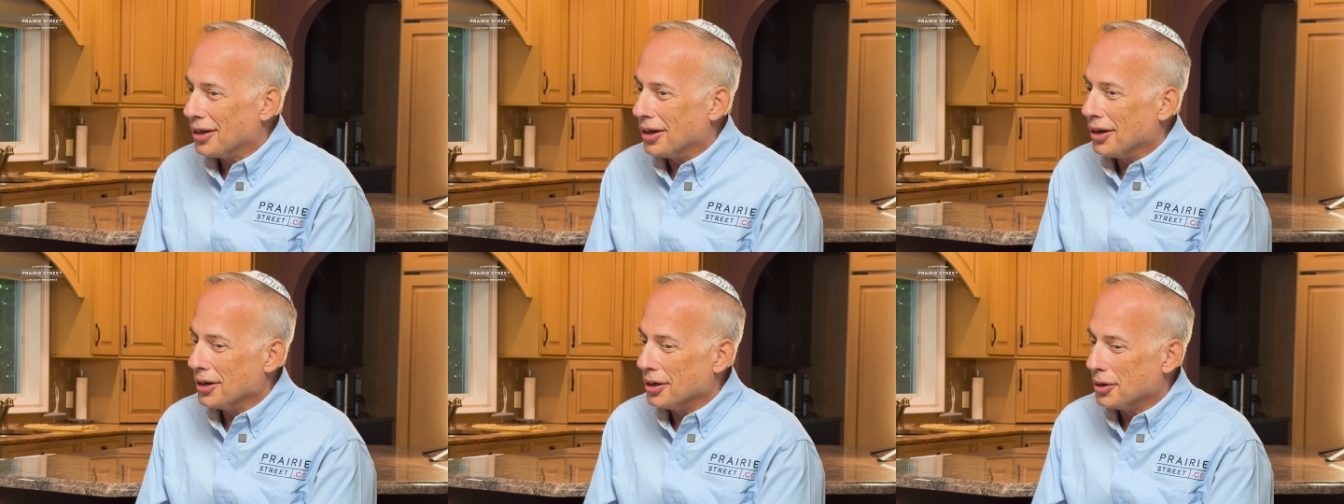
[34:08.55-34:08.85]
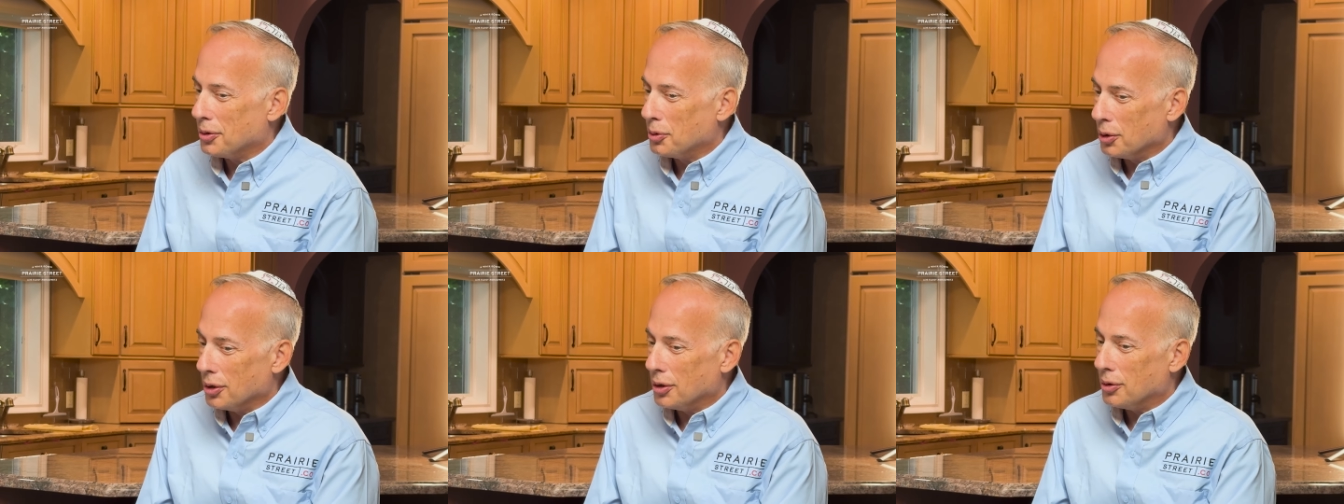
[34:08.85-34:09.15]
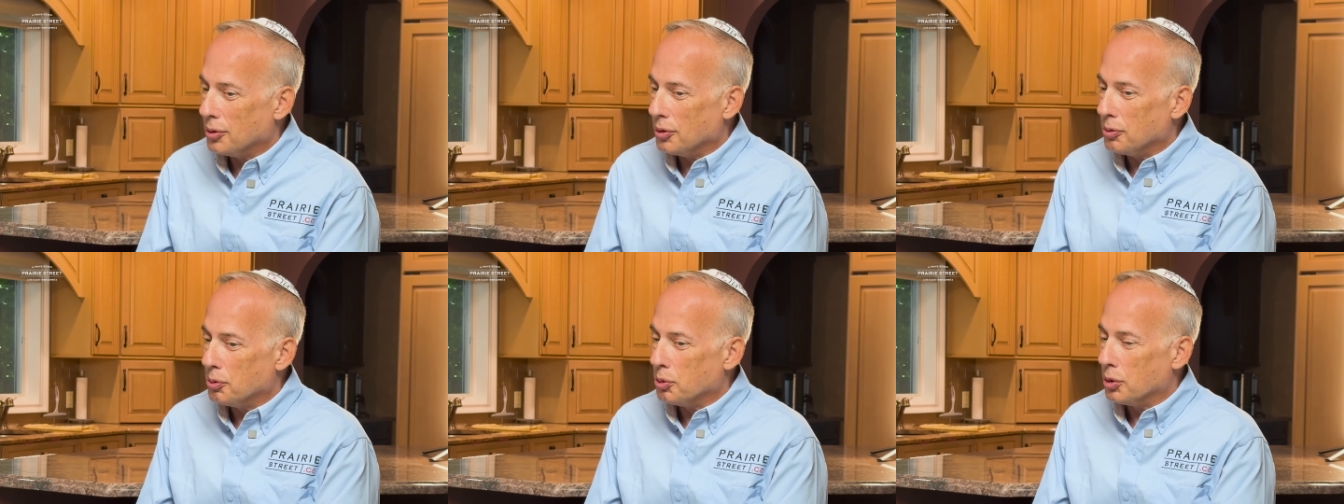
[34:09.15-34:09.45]
like we,
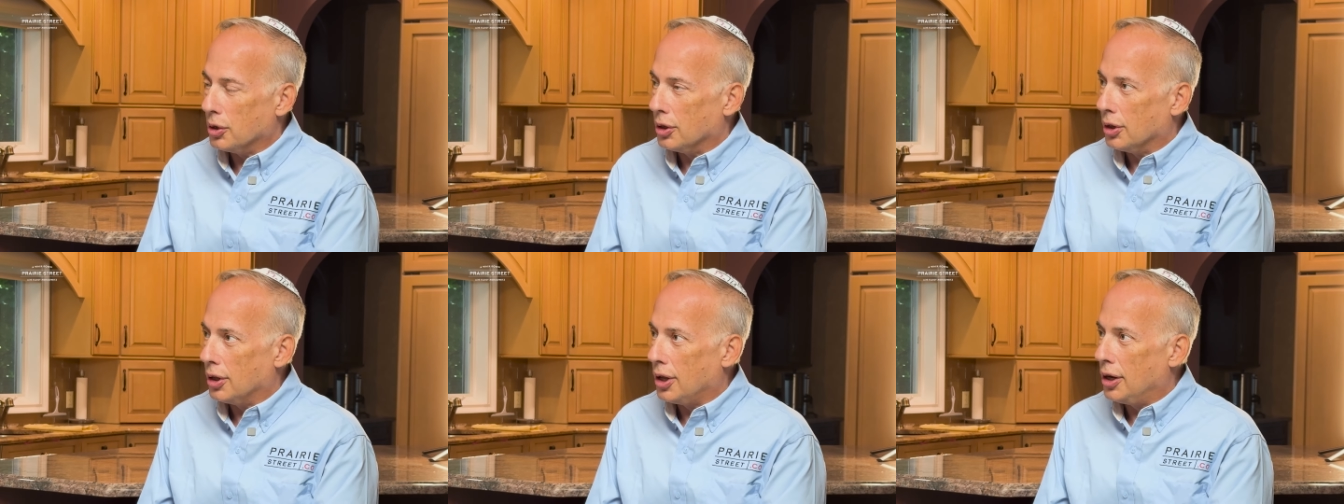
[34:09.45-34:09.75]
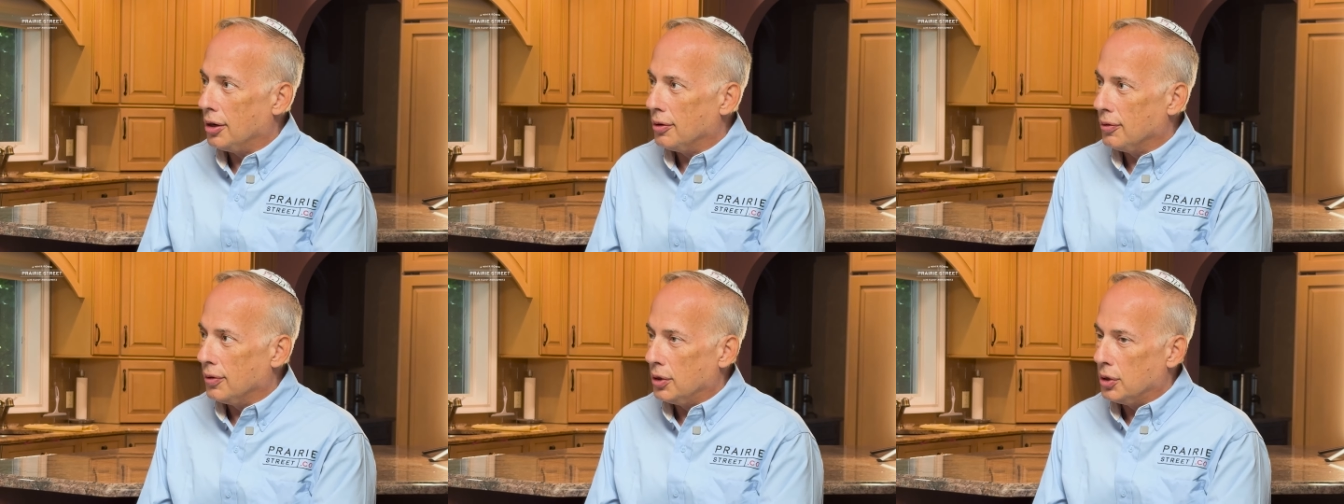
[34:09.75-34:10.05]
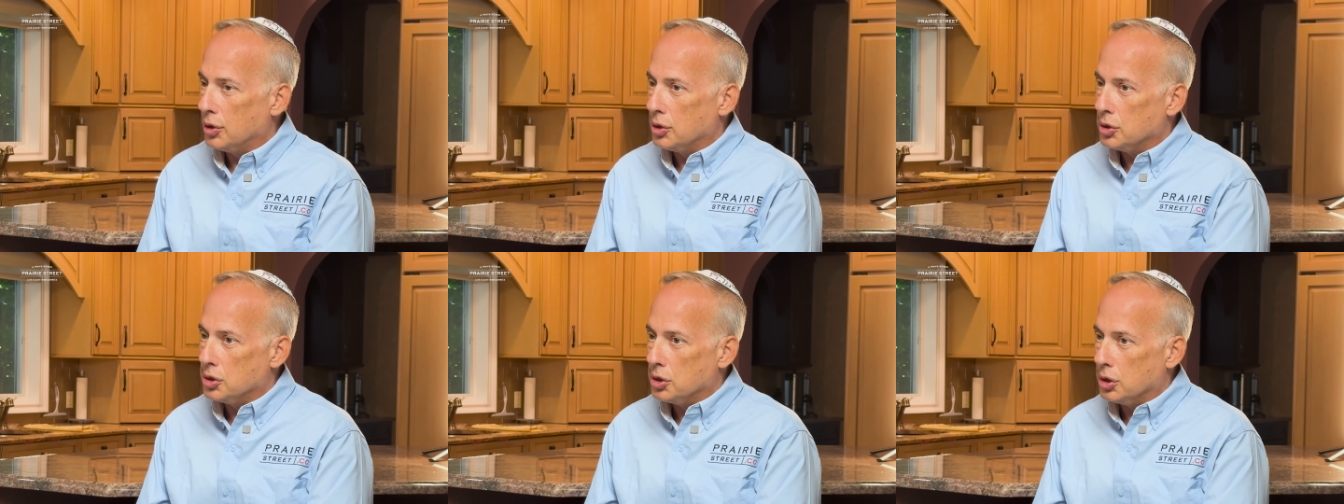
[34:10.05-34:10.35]
we put a lot of
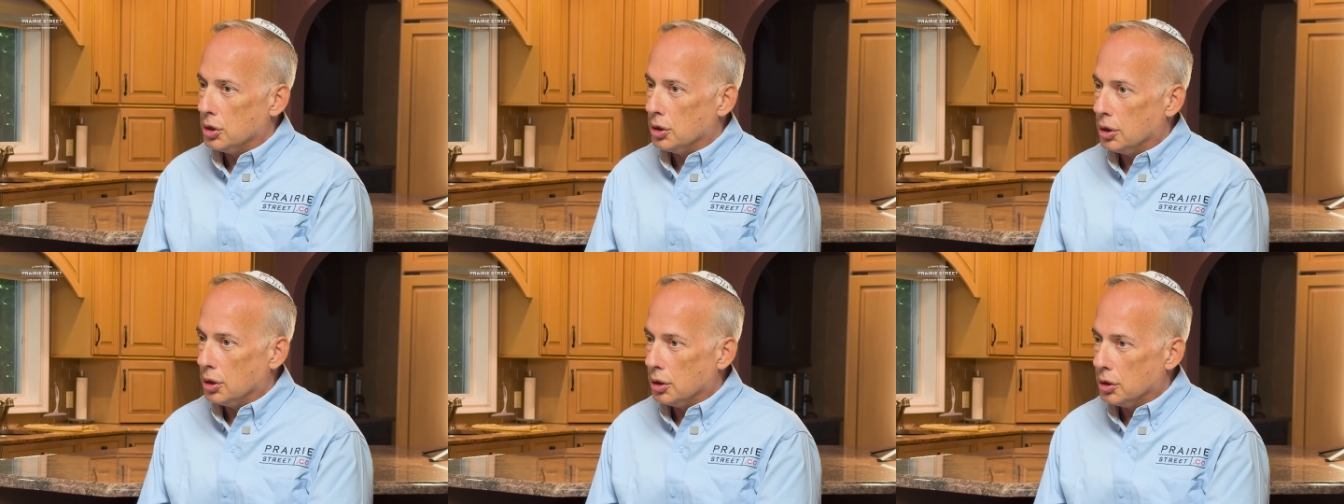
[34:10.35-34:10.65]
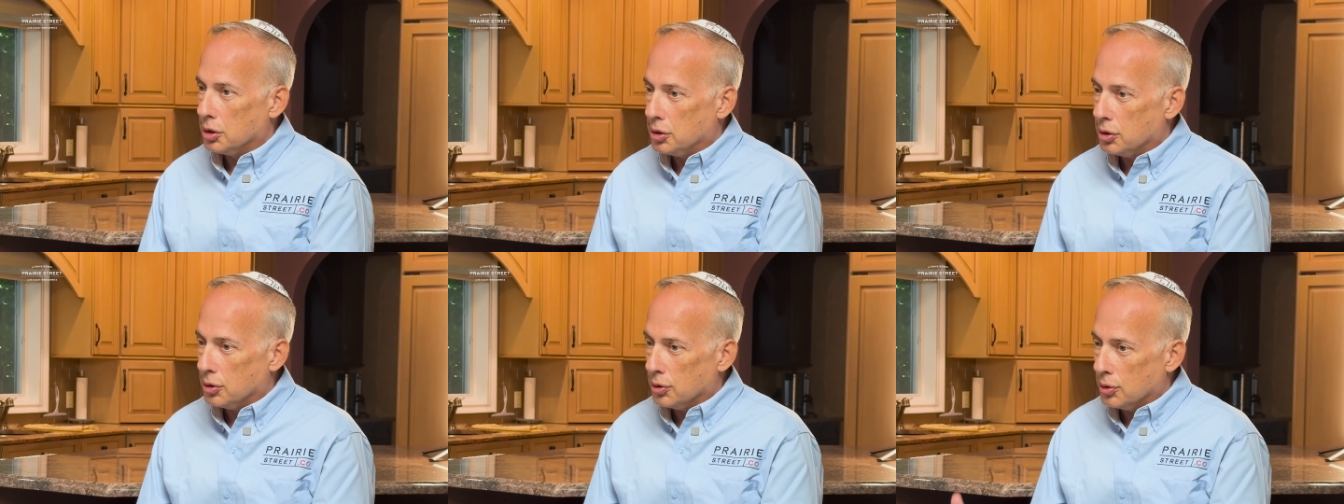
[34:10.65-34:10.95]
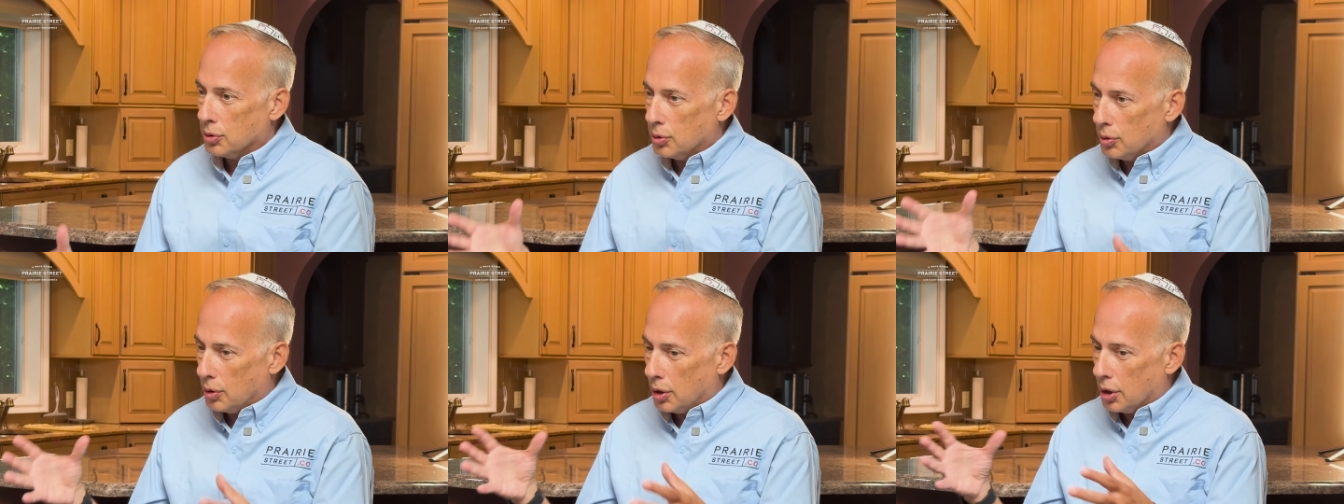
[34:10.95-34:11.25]
energy into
━━━━━━━━━━━━━━━━━━━━
WHAT YOU NEED TO DO
Line for line, restate the data above and omit every picture.

ANSWER AREA
[34:08.55-34:08.85]
[34:08.85-34:09.15]
[34:09.15-34:09.45]
like we,
[34:09.45-34:09.75]
[34:09.75-34:10.05]
[34:10.05-34:10.35]
we put a lot of
[34:10.35-34:10.65]
[34:10.65-34:10.95]
[34:10.95-34:11.25]
energy into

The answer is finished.